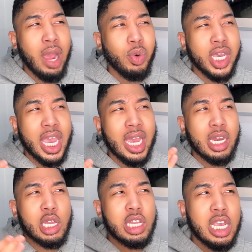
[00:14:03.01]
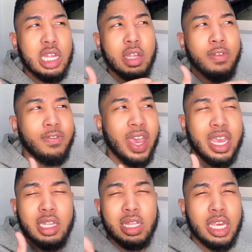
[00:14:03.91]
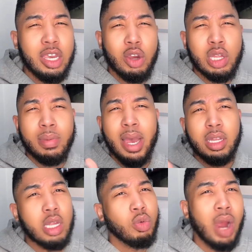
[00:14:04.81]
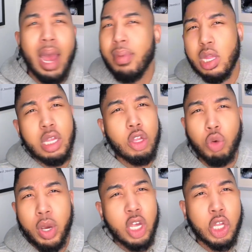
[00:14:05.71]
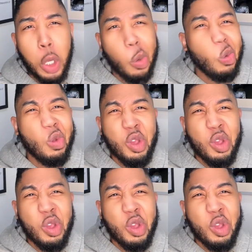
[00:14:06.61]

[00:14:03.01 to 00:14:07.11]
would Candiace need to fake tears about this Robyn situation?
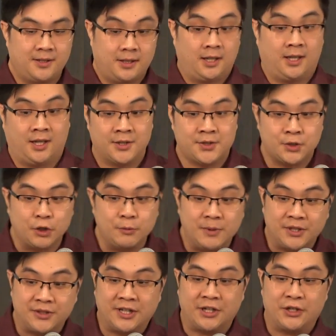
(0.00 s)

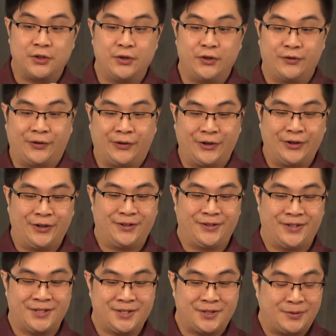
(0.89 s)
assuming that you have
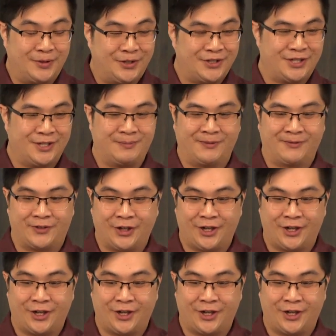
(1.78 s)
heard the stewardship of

##########

Take the line containing "[00:14:03.91]" and every line after it to the end of the records, and restate them verbatim, with no pictures.

[00:14:03.91]
[00:14:04.81]
[00:14:05.71]
[00:14:06.61]

[00:14:03.01 to 00:14:07.11]
would Candiace need to fake tears about this Robyn situation?
(0.00 s)

(0.89 s)
assuming that you have
(1.78 s)
heard the stewardship of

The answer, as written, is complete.